### Work task
Although the entries contain pictures, the copy should hold only their exact text.

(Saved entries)
-.-.-

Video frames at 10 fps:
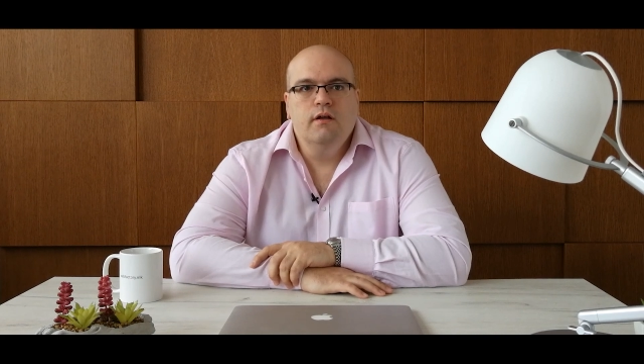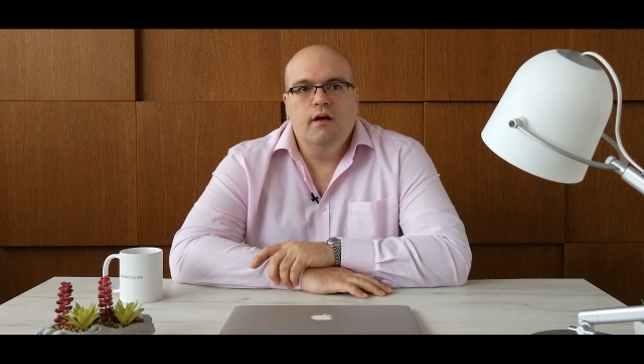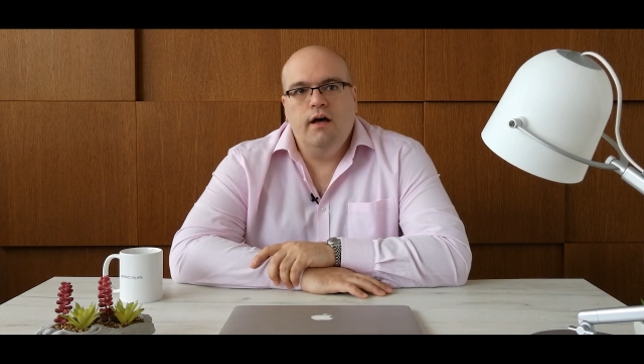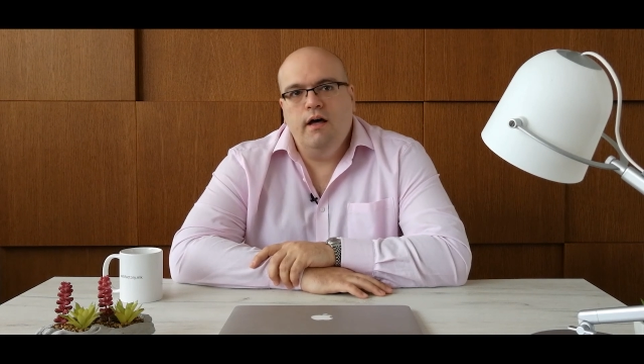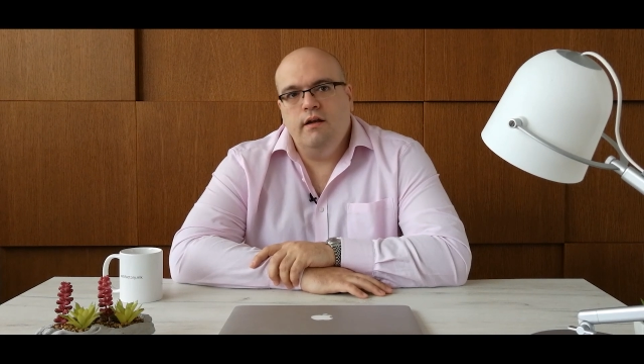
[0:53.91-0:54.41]

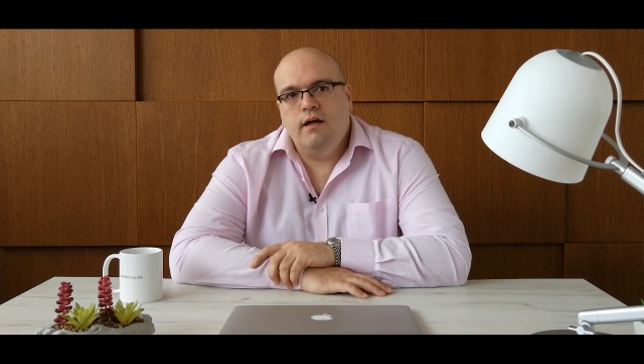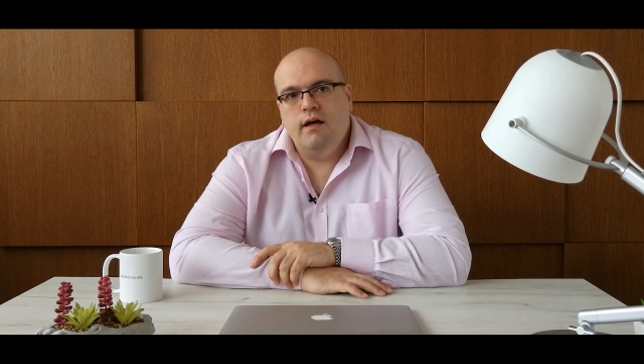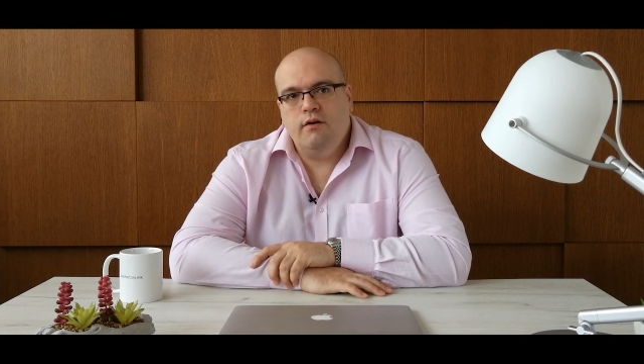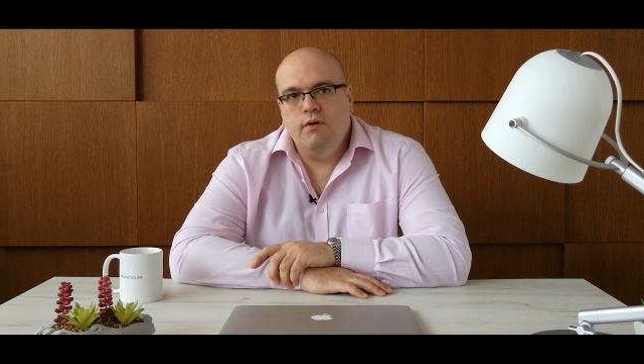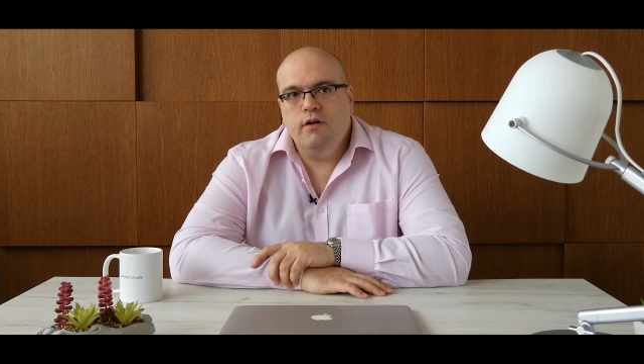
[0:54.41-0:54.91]
and I
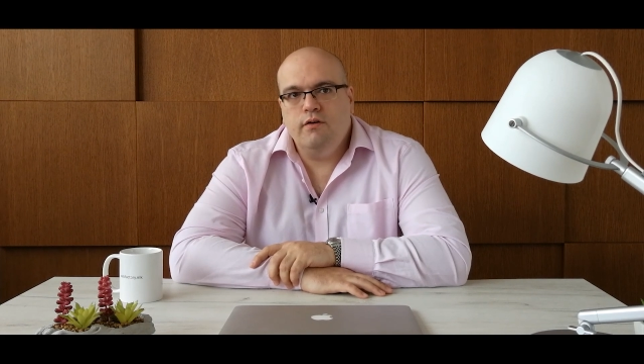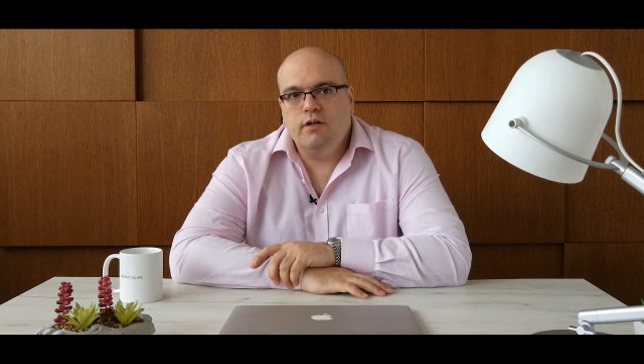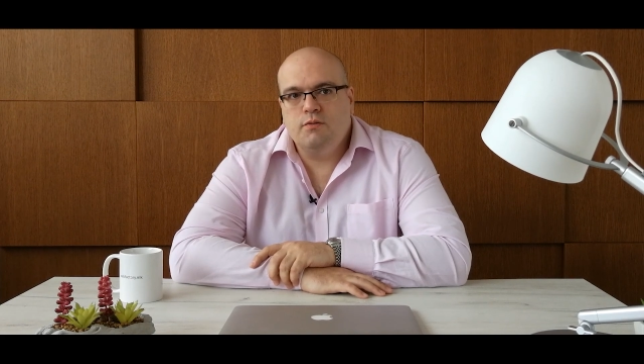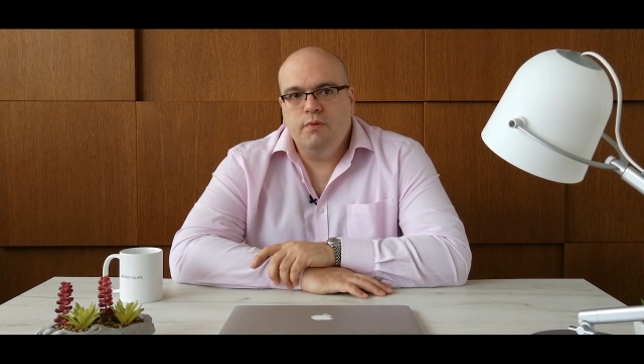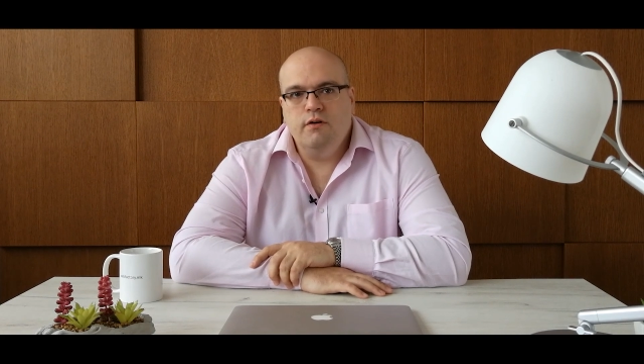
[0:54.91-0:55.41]
had a really good
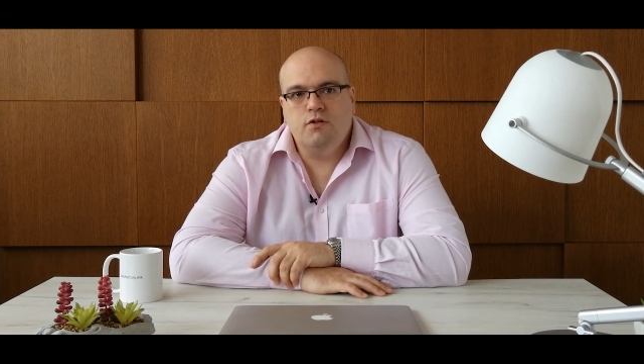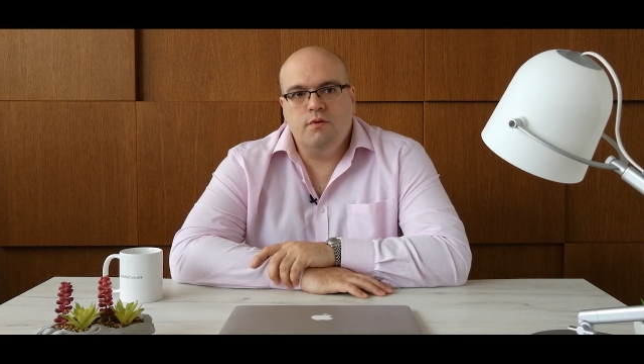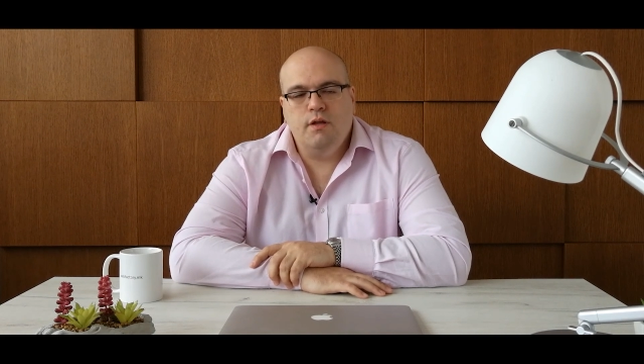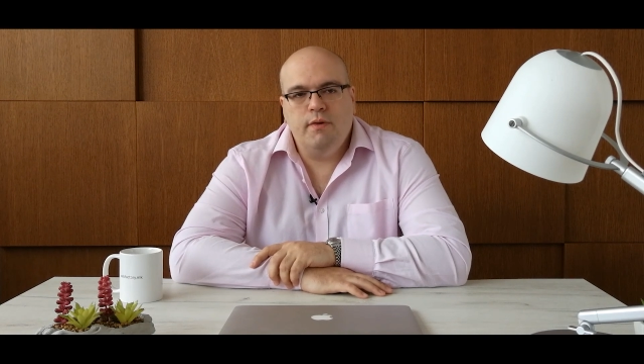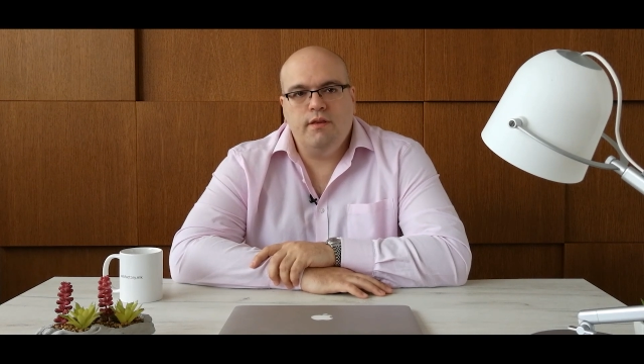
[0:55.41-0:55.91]
experience with them at the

-.-.-

### Response box
Video frames at 10 fps:
[0:53.91-0:54.41]

[0:54.41-0:54.91]
and I
[0:54.91-0:55.41]
had a really good
[0:55.41-0:55.91]
experience with them at the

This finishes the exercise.